The section of the sky visible through my window was darkening. Thin veils of cloud drifted in and were brushed orange and crimson by the setting sun taking its last deep breath before sinking into the sea. The merciful breeze that came in the early evening was gently turning around us. My limbs relaxed, and I wished, silently, deeply, that nothing would come to disturb us, that the telephone and the doorbell would remain silent. I even hoped Baba would delay his arrival. We were both captive, our house and the past our prison, but it was familiar, not full of shadowy urges and cold alienation. I remembered the boys, the ambulance, Sharief, and squeezed Mama's arm more tightly, darkly content with the world I was given, thankful to be hers, happy she was a mother because, as Sheikh Mustafa had confirmed, all mothers will enter Heaven. I was surprised how easily his words spilled out of my mouth: ' "God has promised every mother Paradise because the suffering endured by women surpasses all kinds of human suffering."
'Once, when I was near your age,' she said. 'I stood talking to the next-door neighbours' boy. He had said something and I laughed. Your grandfather saw us. I still recall the lash of the hemp rope chasing me down the street, the people on the street, their eyes savagely curious, my own uncontrollable and hideous yelps, the rope making the sound of hiccups behind me, and your grandfather's mysterious silence and strained smile that he always had on his face at such times. I ran into our house screaming. When your aunt and grandmother saw him they screamed, begged him to stop.

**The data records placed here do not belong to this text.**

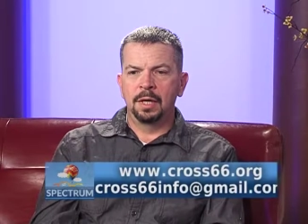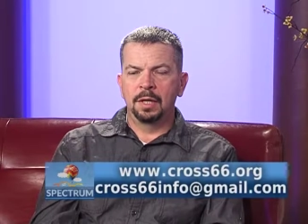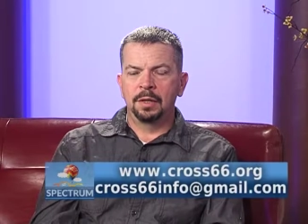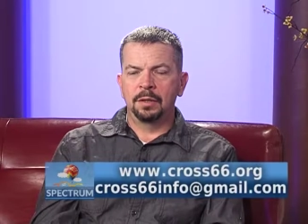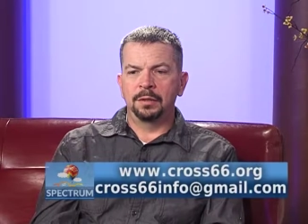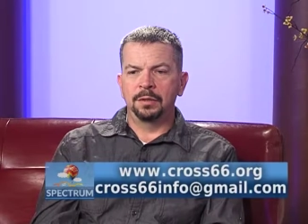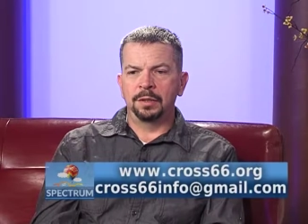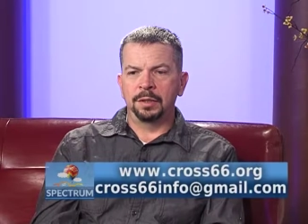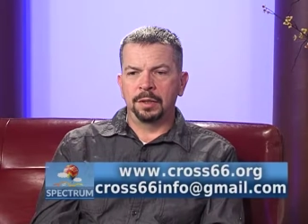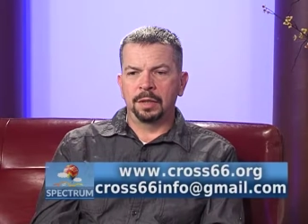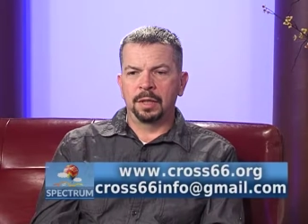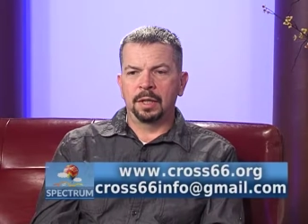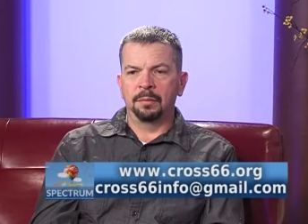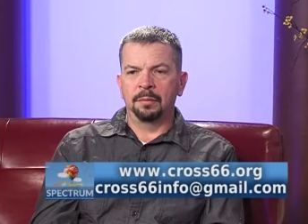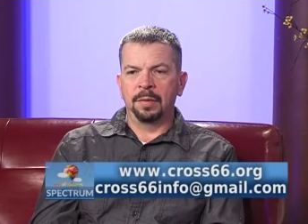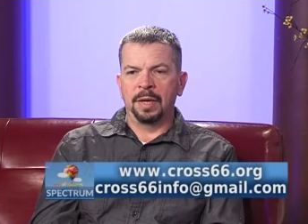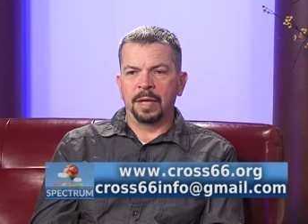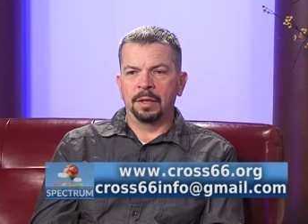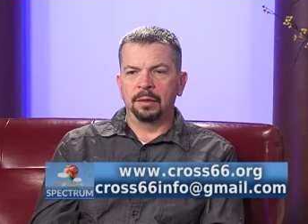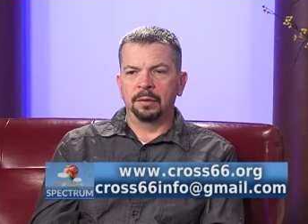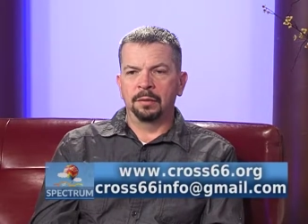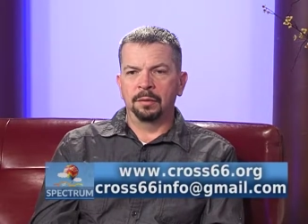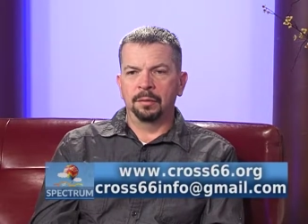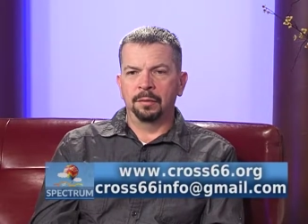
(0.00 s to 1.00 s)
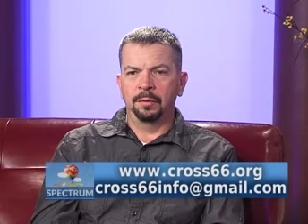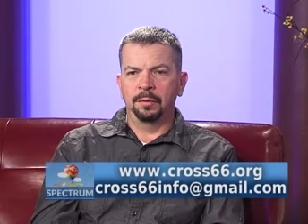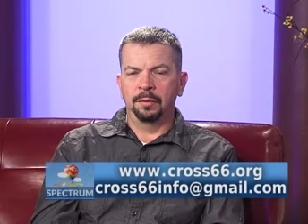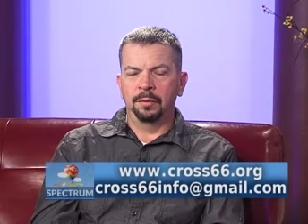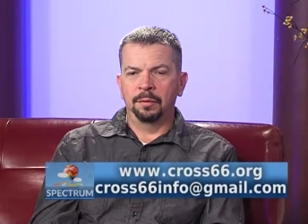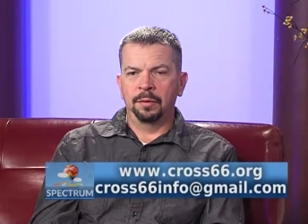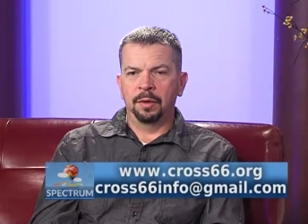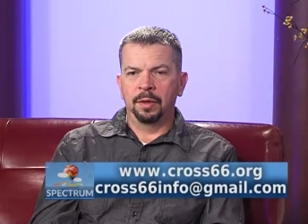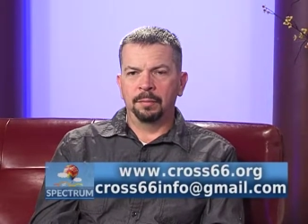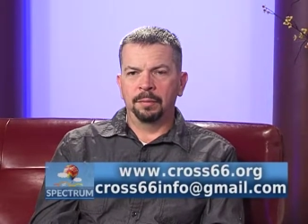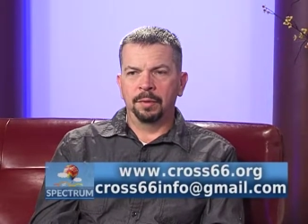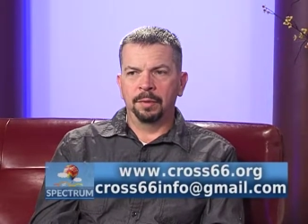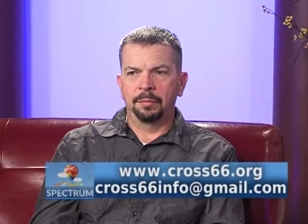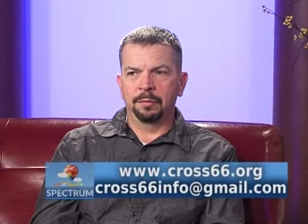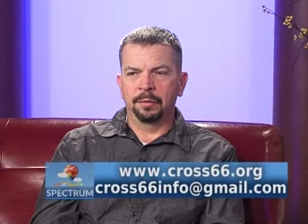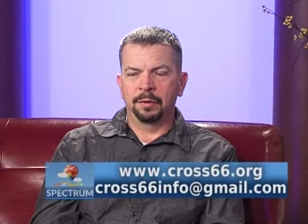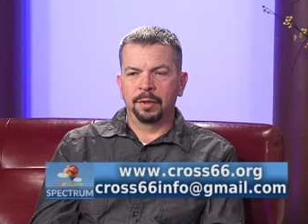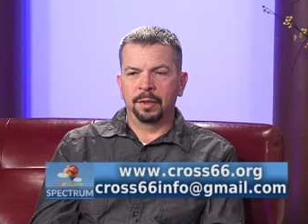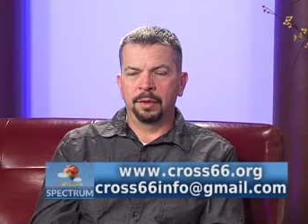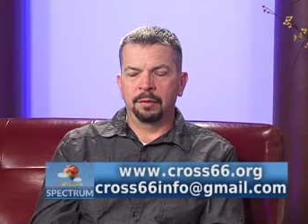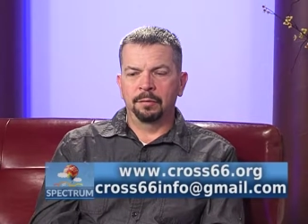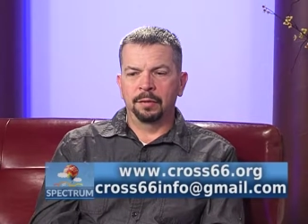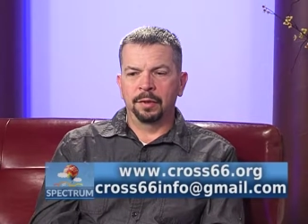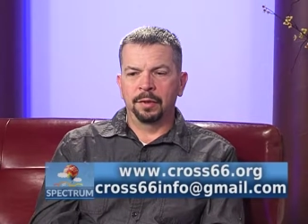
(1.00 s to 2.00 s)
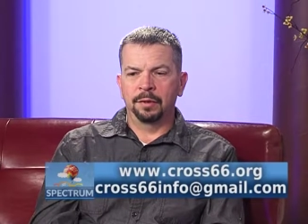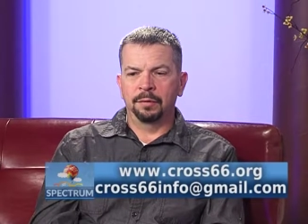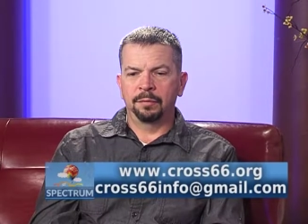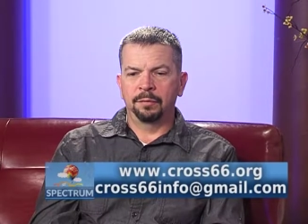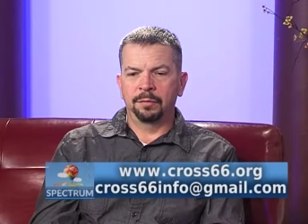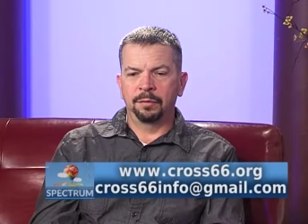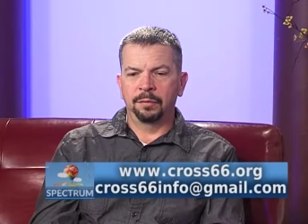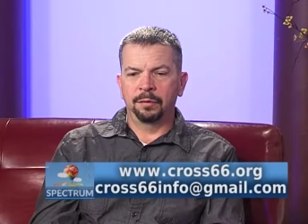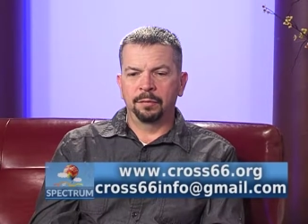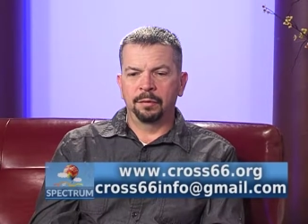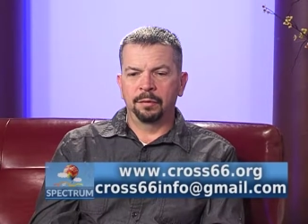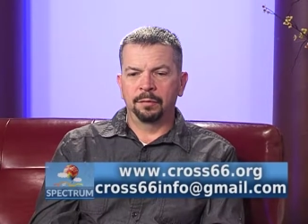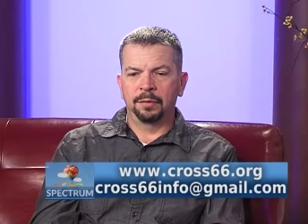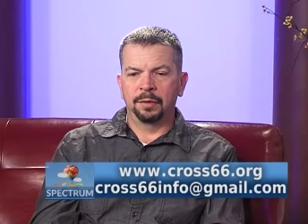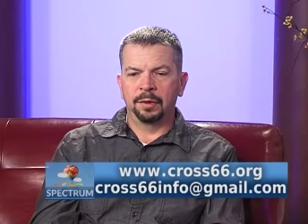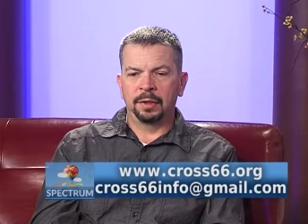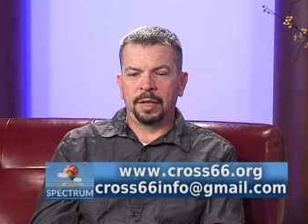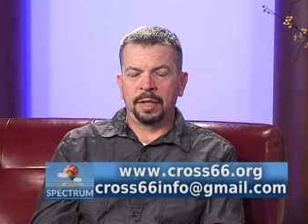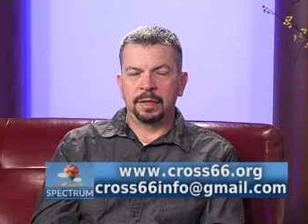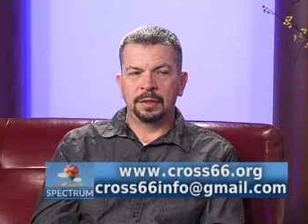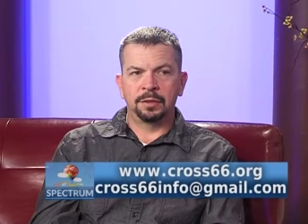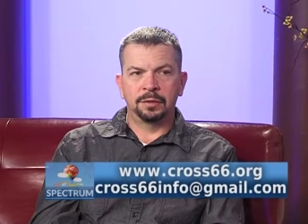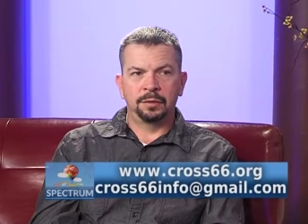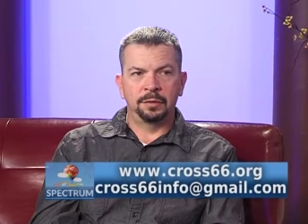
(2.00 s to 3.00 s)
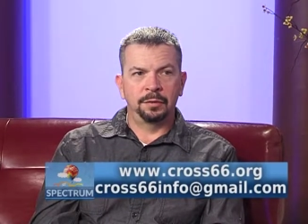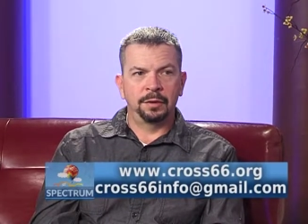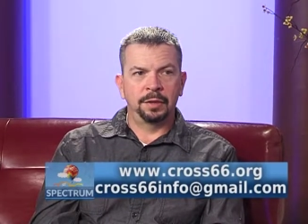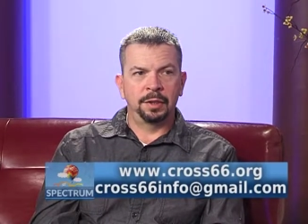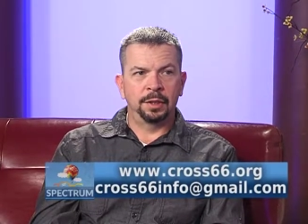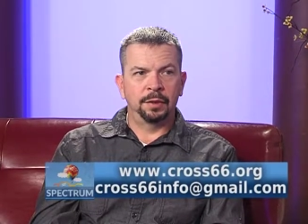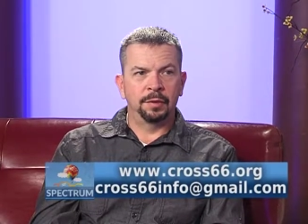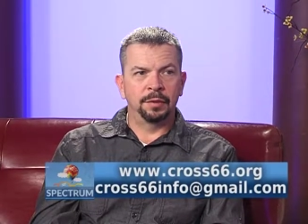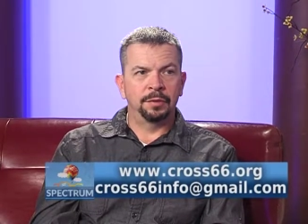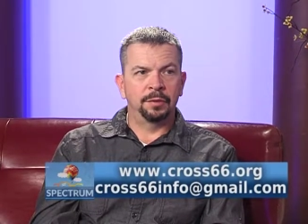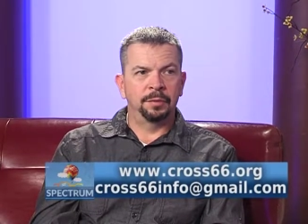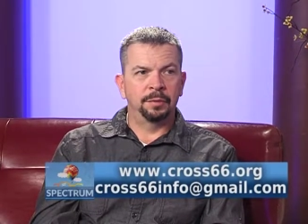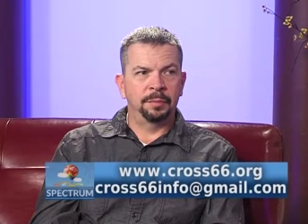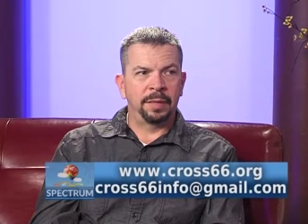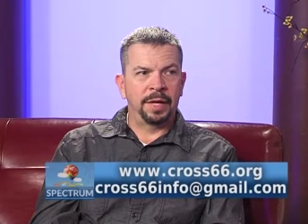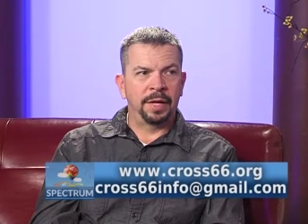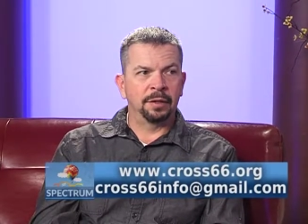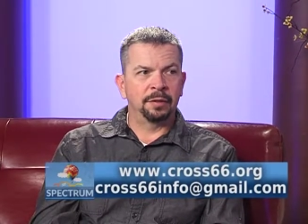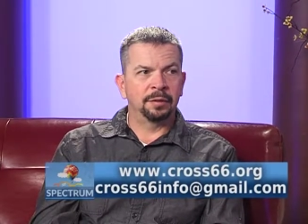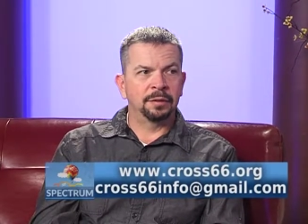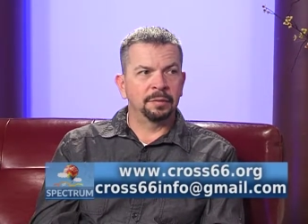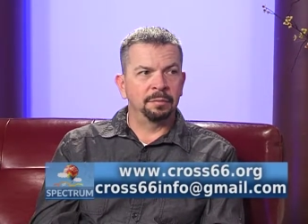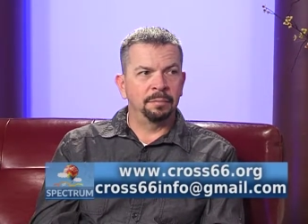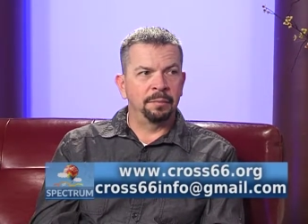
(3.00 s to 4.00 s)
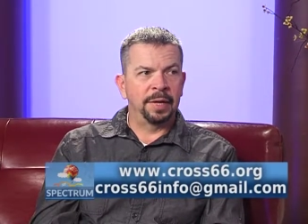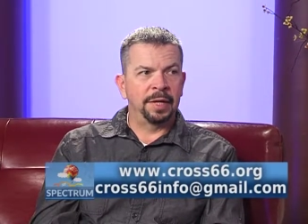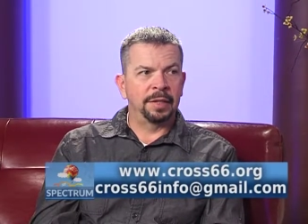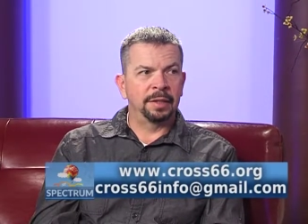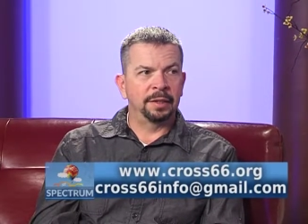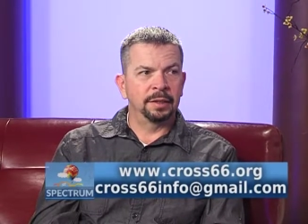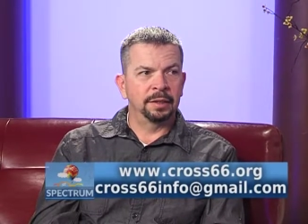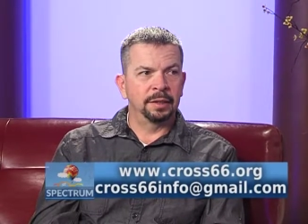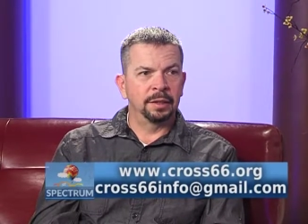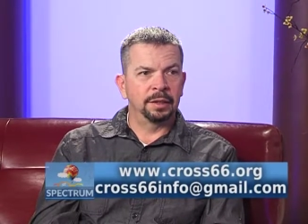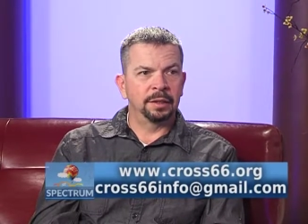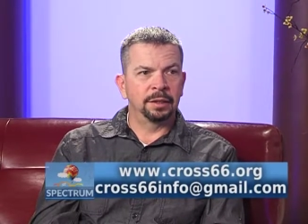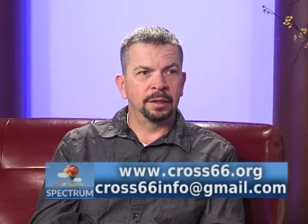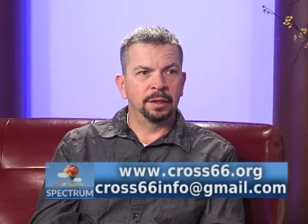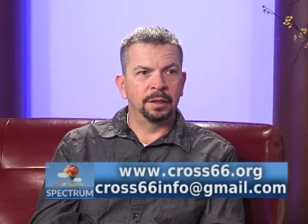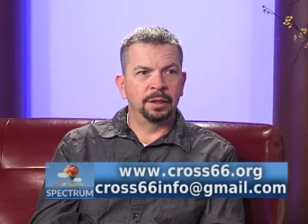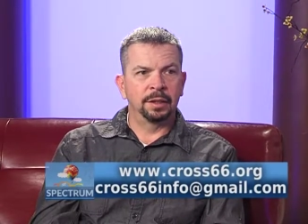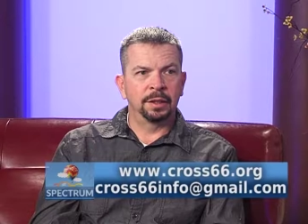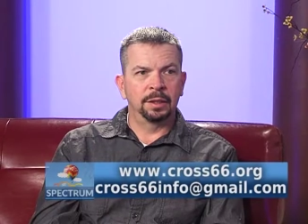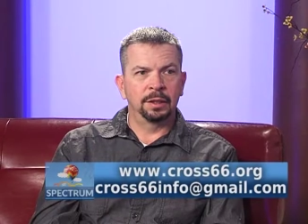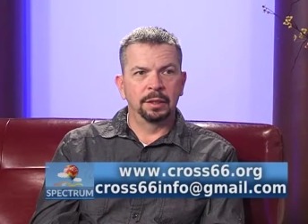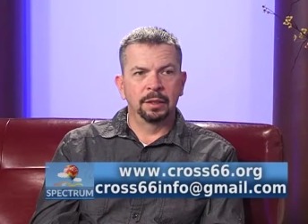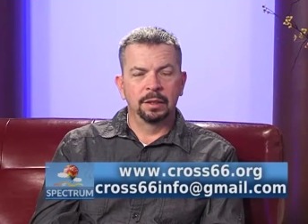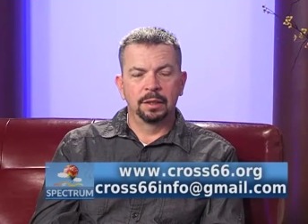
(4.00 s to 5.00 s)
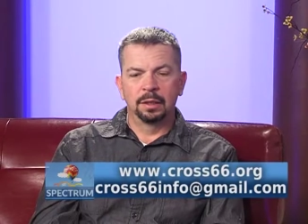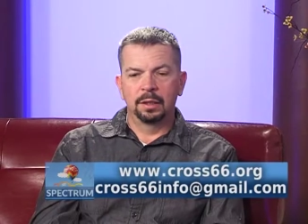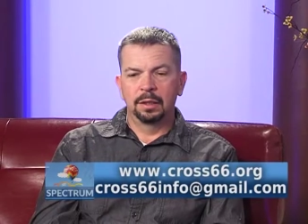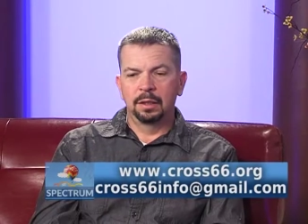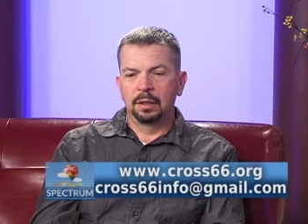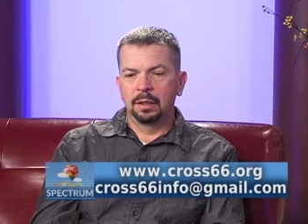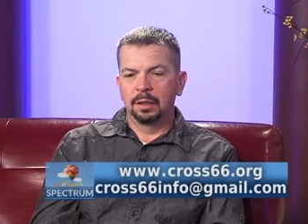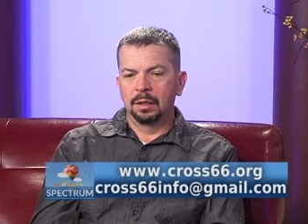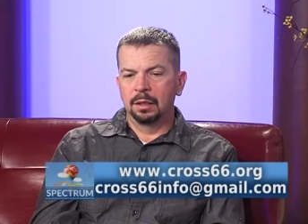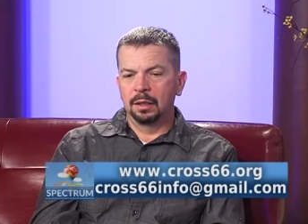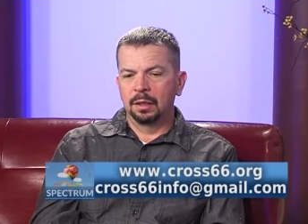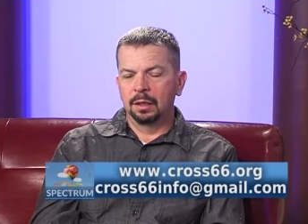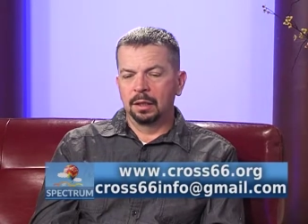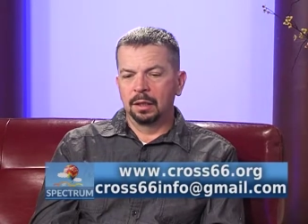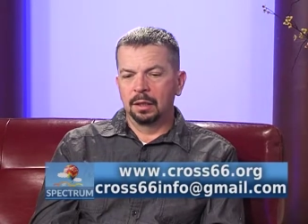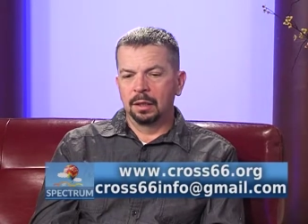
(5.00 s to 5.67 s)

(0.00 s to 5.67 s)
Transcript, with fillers: There's a young man who who I've been working with for over the last two years who battles meth addiction, and mm-hmm.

He said nothing, chased me into the courtyard. I was closed in, trapped. His hand fell with the weight of a sandbag on my cheek.'
Mama's description of my grandfather's smile reminded me of Ustath Rashid's smile when he was breaking up the fight between his two students in Lepcis, and Baba's smile when Nasser called on Eid.
'Later, when Khaled told your grandfather that he had seen me in the Italian Coffee House sitting in mixed company, they locked me in my room for thirty days and rushed to find me a groom. Khaled had sentenced the flower, the young, stupid, naive fourteen-year-old girl, to life imprisonment.